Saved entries
□ □ □ □
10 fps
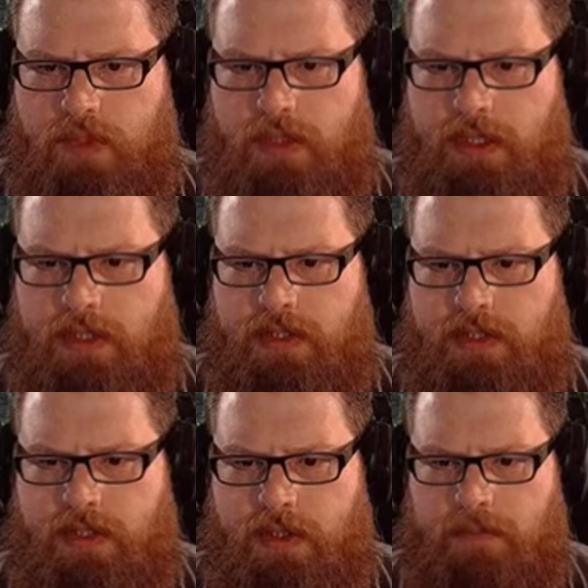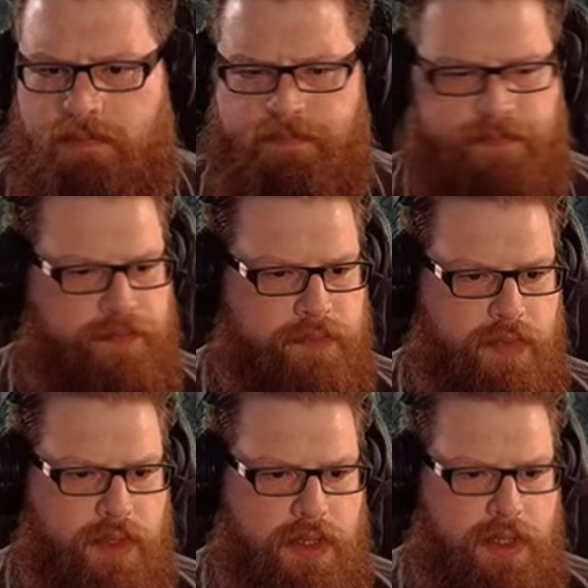Like so.
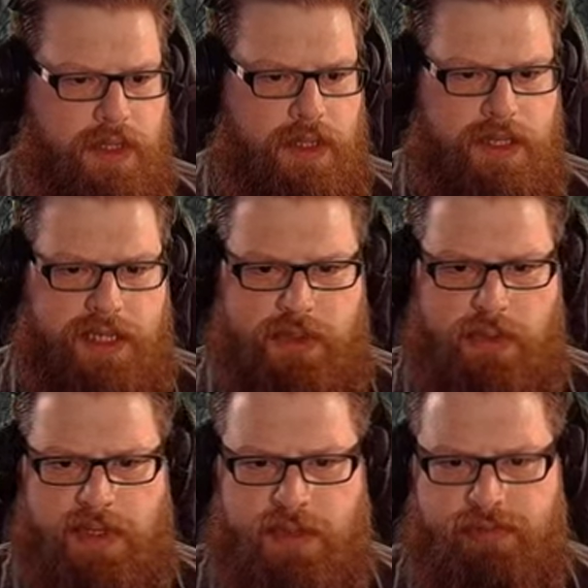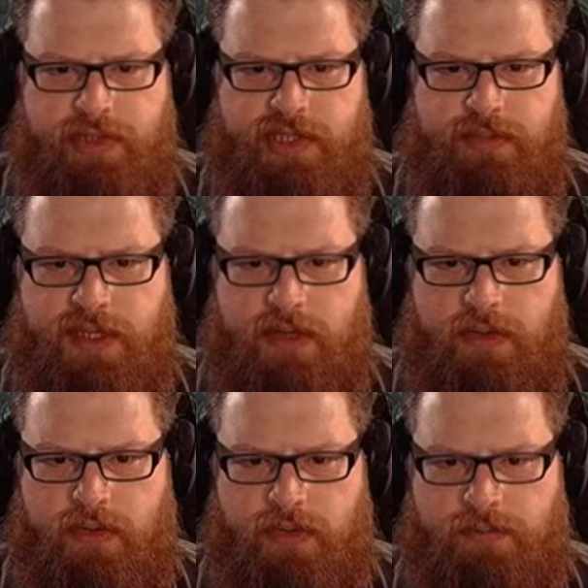And that's where we're going to bridge in with our
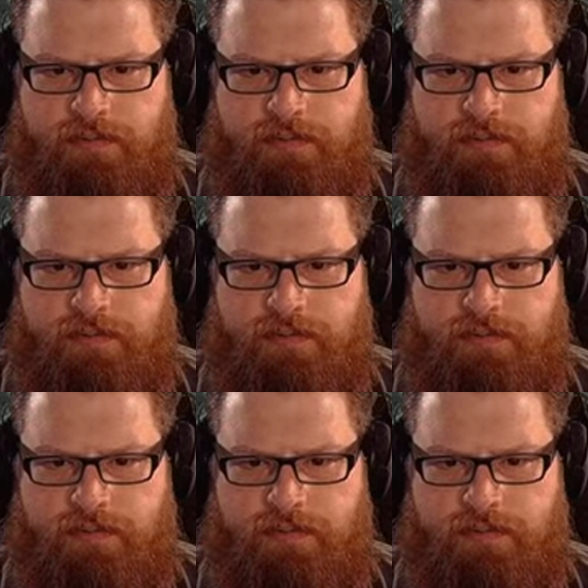oil.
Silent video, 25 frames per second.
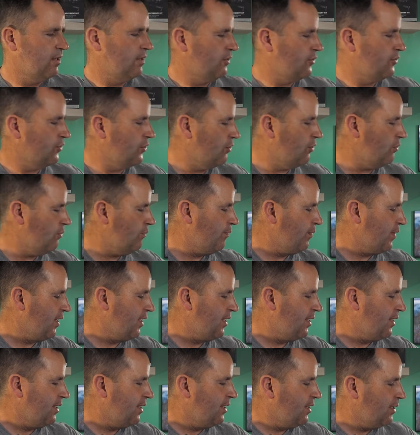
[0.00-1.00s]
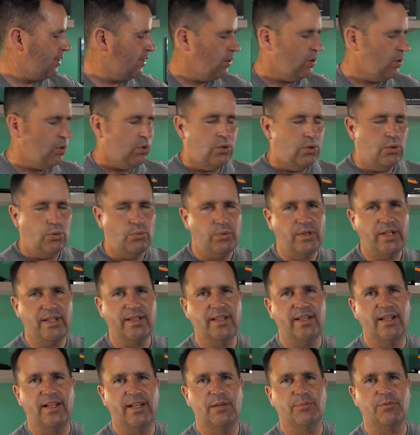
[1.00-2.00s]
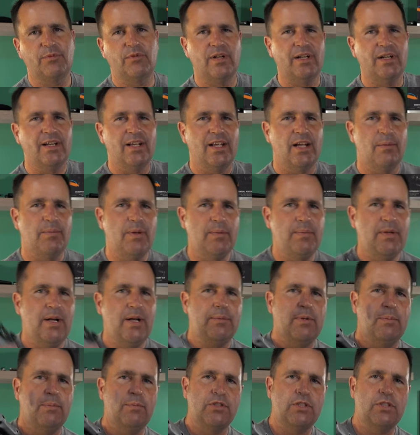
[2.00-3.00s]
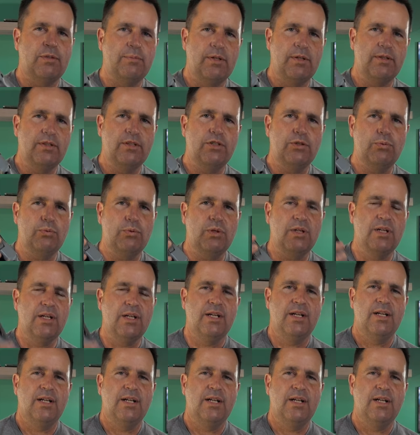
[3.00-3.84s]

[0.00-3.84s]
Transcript: So when they did that upgrade, it made me optimistic about this one.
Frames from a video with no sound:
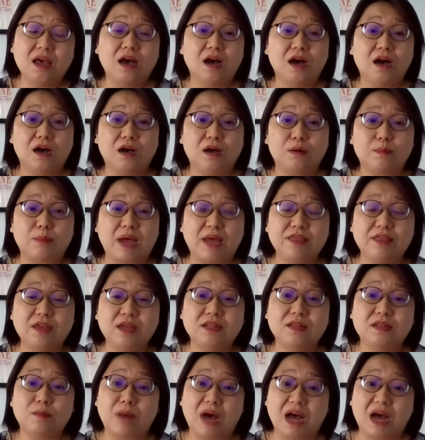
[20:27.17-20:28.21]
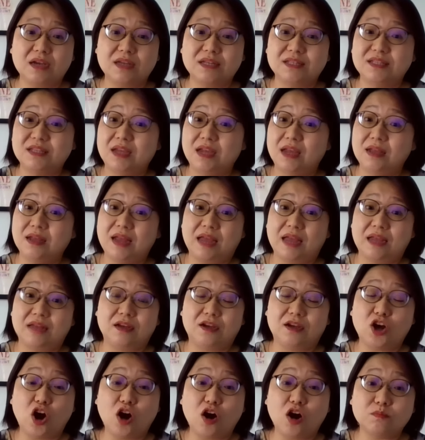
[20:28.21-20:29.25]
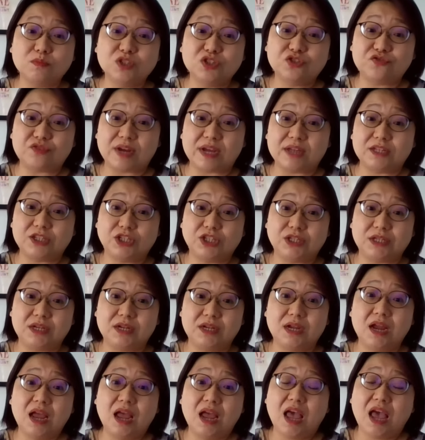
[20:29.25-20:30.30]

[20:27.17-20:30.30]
I think the marketing and the comm strategy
□ □ □ □
Problem statement: With the pictures left out, output the lines from the one containing "[20:27.17-20:28.21]" through the last line of the records above, exactly as they are.

Response to this task:
[20:27.17-20:28.21]
[20:28.21-20:29.25]
[20:29.25-20:30.30]

[20:27.17-20:30.30]
I think the marketing and the comm strategy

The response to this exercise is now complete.